Rochester approves domestic partner registry
Thursday, July 08, 2010 at 1:57 pm
On Wednesday evening, Rochester became the fifth community in Minnesota to approve a domestic partner registry for same-sex couples. By a 6-to-1 vote, the city council approved the measure, adding Rochester to a list of cities — Edina, Minneapolis, St. Paul and Duluth — that provide such a registry.
“This, to me, is not an issue of policy, it’s a matter of human rights,” council member Michael Wojcik said before the vote. “If you ask me how long it takes me to vote on a question of human rights, it’s not one minute.”

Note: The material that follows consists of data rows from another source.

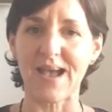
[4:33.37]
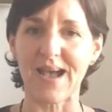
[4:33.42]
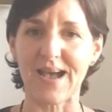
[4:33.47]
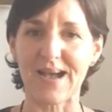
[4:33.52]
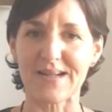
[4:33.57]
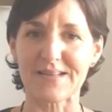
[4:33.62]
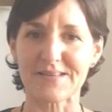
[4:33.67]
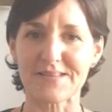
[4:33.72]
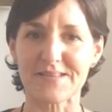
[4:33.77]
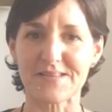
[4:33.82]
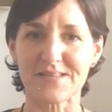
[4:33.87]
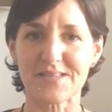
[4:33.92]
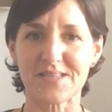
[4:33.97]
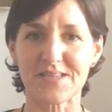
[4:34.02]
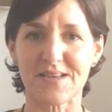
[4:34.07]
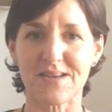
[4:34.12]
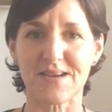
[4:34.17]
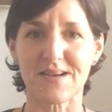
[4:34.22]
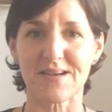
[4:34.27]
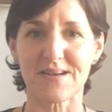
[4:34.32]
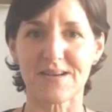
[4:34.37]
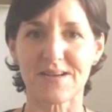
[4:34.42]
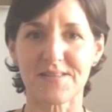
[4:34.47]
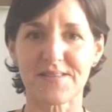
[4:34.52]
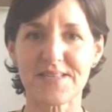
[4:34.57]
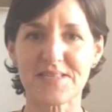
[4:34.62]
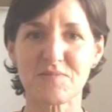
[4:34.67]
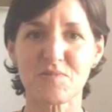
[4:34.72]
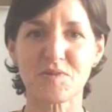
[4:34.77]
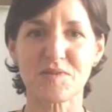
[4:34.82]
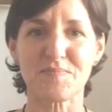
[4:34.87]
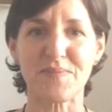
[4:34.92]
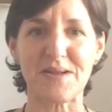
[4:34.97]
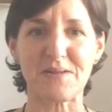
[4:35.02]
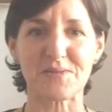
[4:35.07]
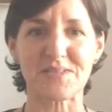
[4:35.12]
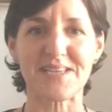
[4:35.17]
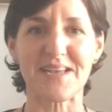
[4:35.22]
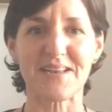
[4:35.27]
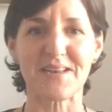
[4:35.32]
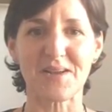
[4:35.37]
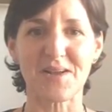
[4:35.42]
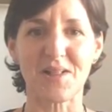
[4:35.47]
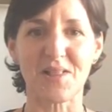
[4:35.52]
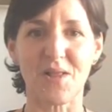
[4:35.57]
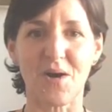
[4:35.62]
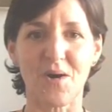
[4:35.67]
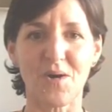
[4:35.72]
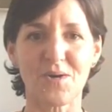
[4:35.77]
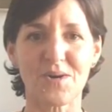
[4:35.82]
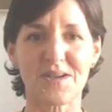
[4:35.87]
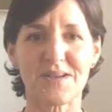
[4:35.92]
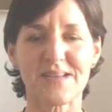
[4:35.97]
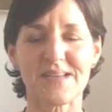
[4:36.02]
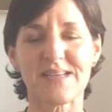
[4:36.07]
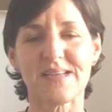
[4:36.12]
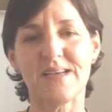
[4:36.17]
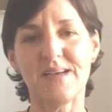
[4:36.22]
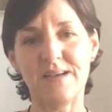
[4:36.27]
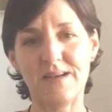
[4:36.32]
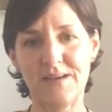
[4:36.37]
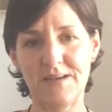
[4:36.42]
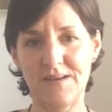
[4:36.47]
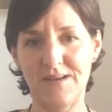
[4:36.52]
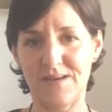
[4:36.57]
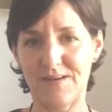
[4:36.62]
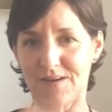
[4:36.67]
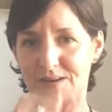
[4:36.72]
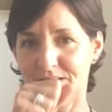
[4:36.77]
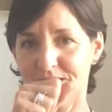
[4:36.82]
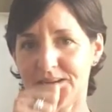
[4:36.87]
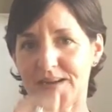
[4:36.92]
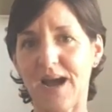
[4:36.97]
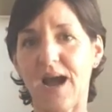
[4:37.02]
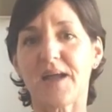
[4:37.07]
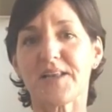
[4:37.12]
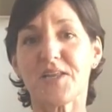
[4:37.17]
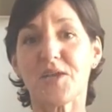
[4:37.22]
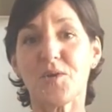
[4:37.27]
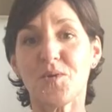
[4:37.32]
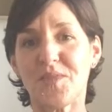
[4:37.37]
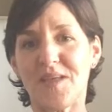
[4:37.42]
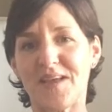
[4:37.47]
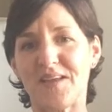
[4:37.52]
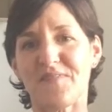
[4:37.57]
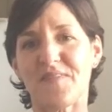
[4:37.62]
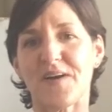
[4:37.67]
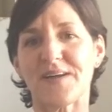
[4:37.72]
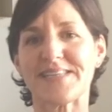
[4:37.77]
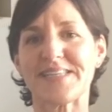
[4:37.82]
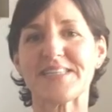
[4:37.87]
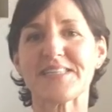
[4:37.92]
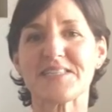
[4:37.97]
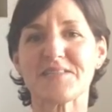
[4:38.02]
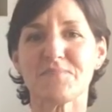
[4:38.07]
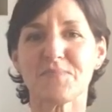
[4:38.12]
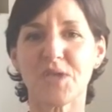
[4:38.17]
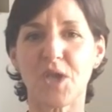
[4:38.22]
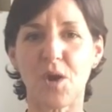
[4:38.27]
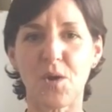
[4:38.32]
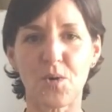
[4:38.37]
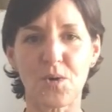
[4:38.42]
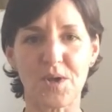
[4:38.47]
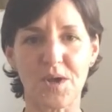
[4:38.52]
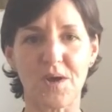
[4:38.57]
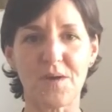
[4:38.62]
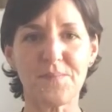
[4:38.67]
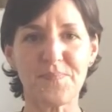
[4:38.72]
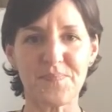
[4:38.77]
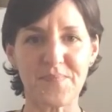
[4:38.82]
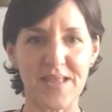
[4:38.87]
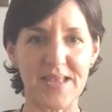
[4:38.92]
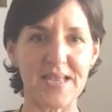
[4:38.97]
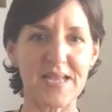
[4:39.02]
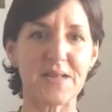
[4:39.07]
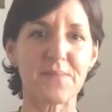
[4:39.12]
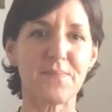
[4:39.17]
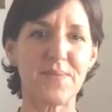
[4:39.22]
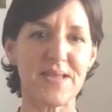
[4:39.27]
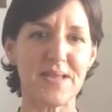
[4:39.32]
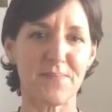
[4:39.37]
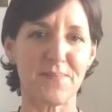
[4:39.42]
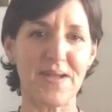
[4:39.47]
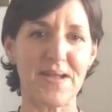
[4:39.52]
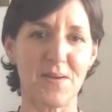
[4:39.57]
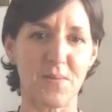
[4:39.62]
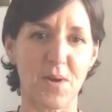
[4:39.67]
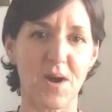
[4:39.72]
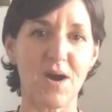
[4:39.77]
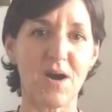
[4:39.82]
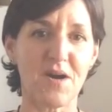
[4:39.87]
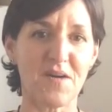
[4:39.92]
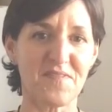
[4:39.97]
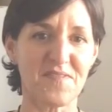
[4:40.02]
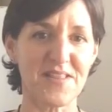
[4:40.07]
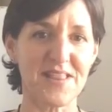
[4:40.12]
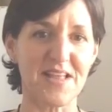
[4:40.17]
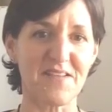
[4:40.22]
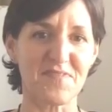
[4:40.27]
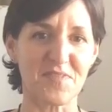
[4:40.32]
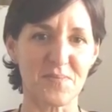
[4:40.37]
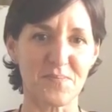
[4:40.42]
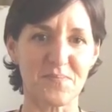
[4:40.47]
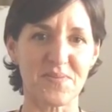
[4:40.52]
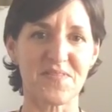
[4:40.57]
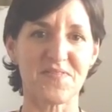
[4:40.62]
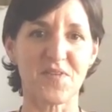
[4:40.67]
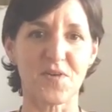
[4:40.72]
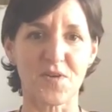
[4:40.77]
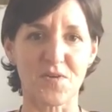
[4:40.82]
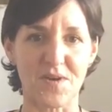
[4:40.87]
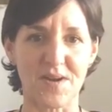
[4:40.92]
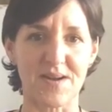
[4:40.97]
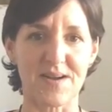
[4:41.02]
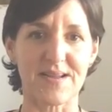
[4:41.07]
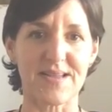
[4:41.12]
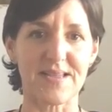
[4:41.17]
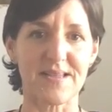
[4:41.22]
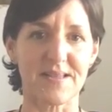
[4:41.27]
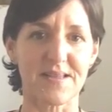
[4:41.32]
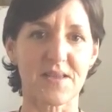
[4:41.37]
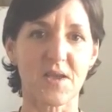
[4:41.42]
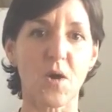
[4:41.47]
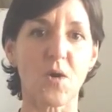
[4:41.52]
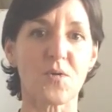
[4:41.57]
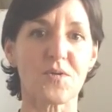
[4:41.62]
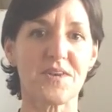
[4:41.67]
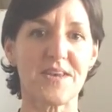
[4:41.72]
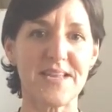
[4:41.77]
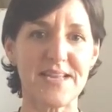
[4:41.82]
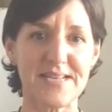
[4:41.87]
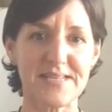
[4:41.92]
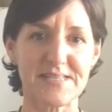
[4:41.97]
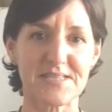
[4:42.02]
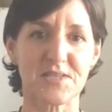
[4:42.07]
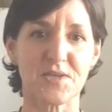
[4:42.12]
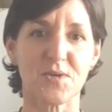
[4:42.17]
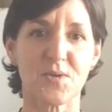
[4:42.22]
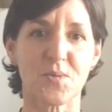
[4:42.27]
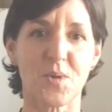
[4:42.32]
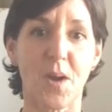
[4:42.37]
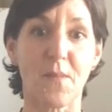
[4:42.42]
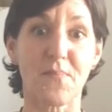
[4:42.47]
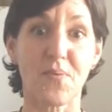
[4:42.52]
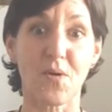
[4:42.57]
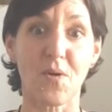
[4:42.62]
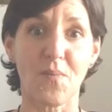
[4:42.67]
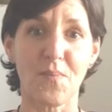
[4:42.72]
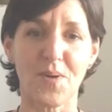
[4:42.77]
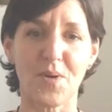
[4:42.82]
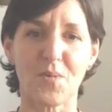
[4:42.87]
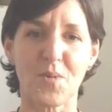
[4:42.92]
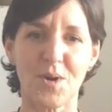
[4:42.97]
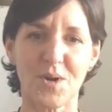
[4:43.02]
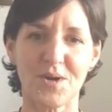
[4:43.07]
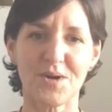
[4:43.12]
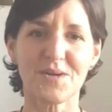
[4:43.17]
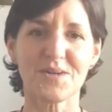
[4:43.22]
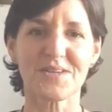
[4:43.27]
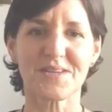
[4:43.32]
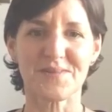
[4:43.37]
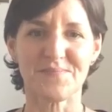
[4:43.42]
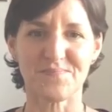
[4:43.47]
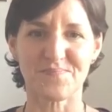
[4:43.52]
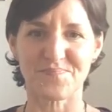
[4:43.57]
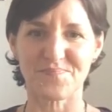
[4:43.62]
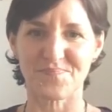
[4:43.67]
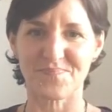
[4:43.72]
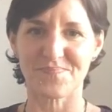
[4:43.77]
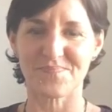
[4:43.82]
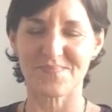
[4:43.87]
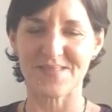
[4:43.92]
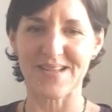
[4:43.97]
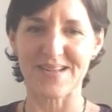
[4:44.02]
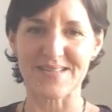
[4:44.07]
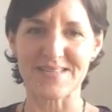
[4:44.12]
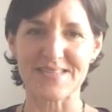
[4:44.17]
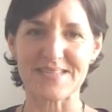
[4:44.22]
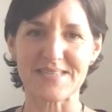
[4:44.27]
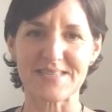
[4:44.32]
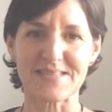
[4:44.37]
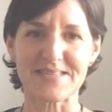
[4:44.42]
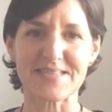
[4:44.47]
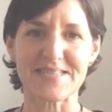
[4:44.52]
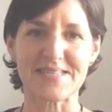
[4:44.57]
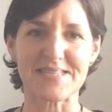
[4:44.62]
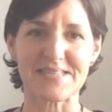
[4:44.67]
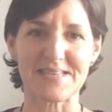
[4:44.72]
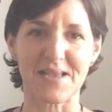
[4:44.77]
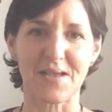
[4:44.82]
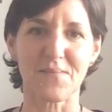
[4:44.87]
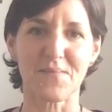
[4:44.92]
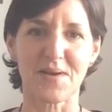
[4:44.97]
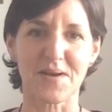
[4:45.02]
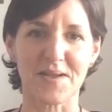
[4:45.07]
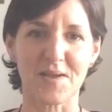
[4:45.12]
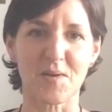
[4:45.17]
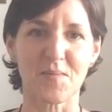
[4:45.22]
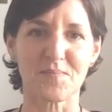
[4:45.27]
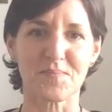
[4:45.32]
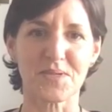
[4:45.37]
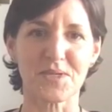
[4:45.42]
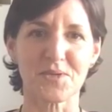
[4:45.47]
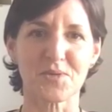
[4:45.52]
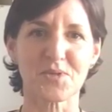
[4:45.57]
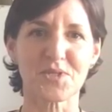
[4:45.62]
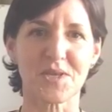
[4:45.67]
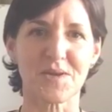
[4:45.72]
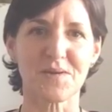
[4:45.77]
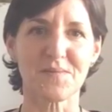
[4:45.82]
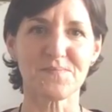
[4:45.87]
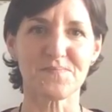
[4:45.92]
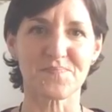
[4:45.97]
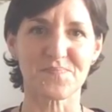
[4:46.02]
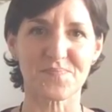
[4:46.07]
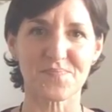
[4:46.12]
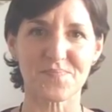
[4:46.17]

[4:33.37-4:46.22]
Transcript: and this was about 10 o'clock. I knew that if I did some yoga, it'd be about 11:30 before I got near to proper work, as in sitting at my computer.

The vote prompted a glowing review from the editorial board of the Rochester Post-Bulletin:
It’s never too soon to do the right thing. That’s the rationale that compelled the Rochester City Council to publicly and legally affirm the basic right of all Olmsted County residents to visit a loved one in a time of medical crisis — even if that loved one is a same-sex partner. Compassion won out over fear, and Rochester proved that it’s ready and willing to live up to its claim of being an “inclusive community.”
4 Comments
Comment posted July 9, 2010 @ 5:14 am
Who was the 1 no vote in the 6-1 decision?
(Way back when I was writing for my high school paper, we were trained to put the 5 W’ds (who what, where, when, why) into the first or second paragraph of the story. Certainly not to leave them out altogether!)
Comment posted July 9, 2010 @ 6:00 pm
Who: City Council
Where: Rochester, MN
What: Approves Domestic Partner Registry
When: Wednesday everning
Why: Matter of human rights
I found all that in the first two paragraphs, Tim Bonham. Just because it wasn’t detailed to your preference doesn’t mean this is any less of an article.